Jews were assimilated in the United States in the 1930s, but antisemitism was embedded in nearly every American institution. The Depression fueled those sentiments and was a factor in the response to Jewish refugees seeking safe haven. Some historians suggest that American Jewish organizations were reluctant to push too publicly for admission of refugees for fear that it would increase antisemitism.
Fear is a big factor in today’s American attitudes toward Syrian refugees. A few weeks ago, a poll of Americans showed that more feared U.S. domestic gun violence than foreign-inspired terrorism. But that was before the Paris attacks and Islamic State threats of attacks in the United States. An NBC News/SurveyMonkey online poll this week found that 56 percent of Americans opposed allowing more Syrian refugees into the United States. A Bloomberg poll found 53 percent opposed.
We are headed into a major election year, with campaigning for president, governors and legislative offices already underway, so the Syrian refugee debate is also partly political opportunism.
Some also see the taint of Islamophobia, similar to the antisemitism of the 1930s, in the reaction. Some of the talk coming from some politicians is adding fuel to those beliefs. Presidential candidate Donald Trump talks of closing mosques.
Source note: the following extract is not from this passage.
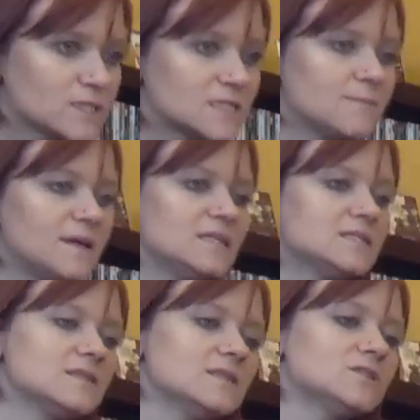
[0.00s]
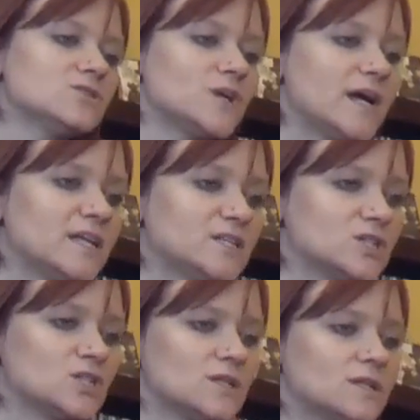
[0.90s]
more space in the
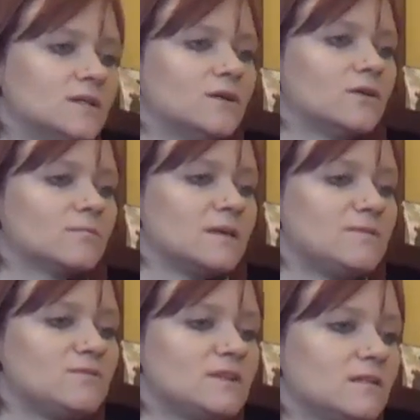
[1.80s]
stretch, or maybe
His rival Jeb Bush talks of admitting refugees if they can prove they are Christians, and Mike Huckabee has a theory about the incompatibility with life in the United States of Syrian’s “desert” origins, their religion and culture.
In defense of the U.S. not doing more for Jewish refugees in the 1930s, some say that Americans at the time could not imagine Hitler’s “final solution.” But there’s little doubt about what awaits Syrian refugees who don’t find safe haven. In Syria, they are caught between the atrocities of Bashar al-Assad’s regime and the murderous Islamic State. If they are shunned by the West and herded into refugee camps for years, those camps would likely become breeding grounds for terror recruiting.